The End of my Affair with Apdex

A decade ago, when I first learned of Apdex, it was thanks to a wonderful technology partner, Coradiant. At the time, I was running IT operations and web operations, and brought Coradiant into the fold. Coradiant was ahead of its time, providing end-user experience monitoring capabilities via packet analysis. The network-based approach was effective in a day when the web was less rich. Coradiant was one of the first companies to embed Apdex in its products.

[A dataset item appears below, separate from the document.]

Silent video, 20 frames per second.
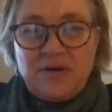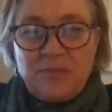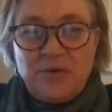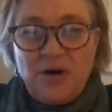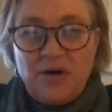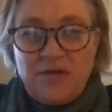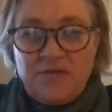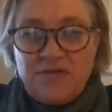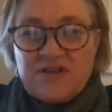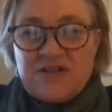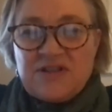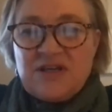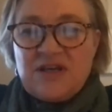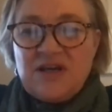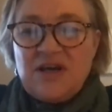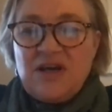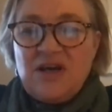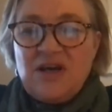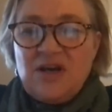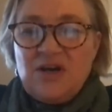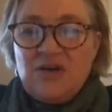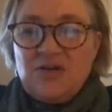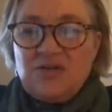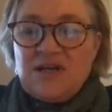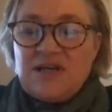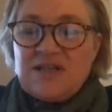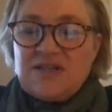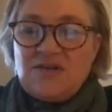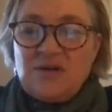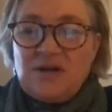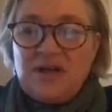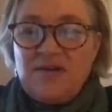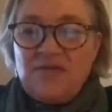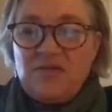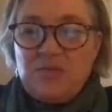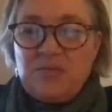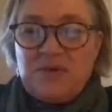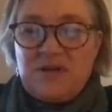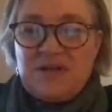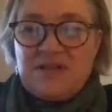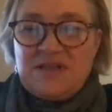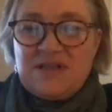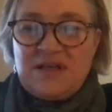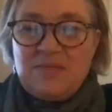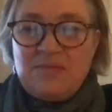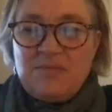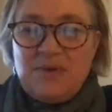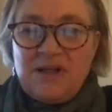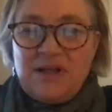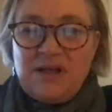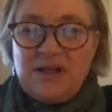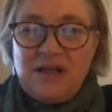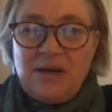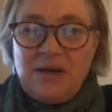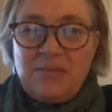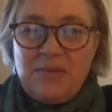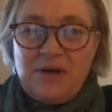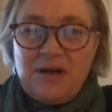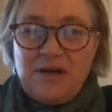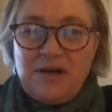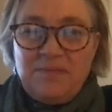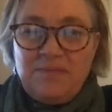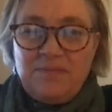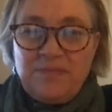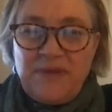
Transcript: province who does not have a BC billing number.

As a user of APM tools, I was looking for the ultimate KPI, and the concept of Apdex resonated with me and my senior management. A single magical number gave us an idea of how well development, QA, and operations were doing in terms of user experience and performance. Had I found the metric to rule all metrics? I thought I had, and I was a fan of Apdex for many years leading up to 2012, when I started to dig into the true calculations behind this magical number.

As my colleague Jim Hirschauer pointed out in a 2013 blog post, the Apdex index is calculated by putting the number of satisfied versus tolerating requests into a formula. The definition of a user being “satisfied” or “tolerating” has to do with a lot more than just performance, but the applied use cases for Apdex are unfortunately focused on performance only. Performance is still a critical criterion, but the definition of satisfied or tolerating is situational.

I’m currently writing this from 28,000 feet above northern Florida, over barely usable in-flight internet, which makes me wish I had a 56k modem. I am tolerating the latency and bandwidth, but not the $32 I paid for this horrible experience , but hey, at least Twitter and email work. I self-classify as an “un-tolerating” user, but I am happy with some connectivity. People who know me will tell you I have a bandwidth and network problem. Hence, my level of a tolerable network connection is abnormal. My Apdex score would be far different than the average user due to my personal perspective, as would the business user versus the consumer, based on their specific situation as they use an application. Other criteria that affect satisfaction include the type of device in use and connection type of that device.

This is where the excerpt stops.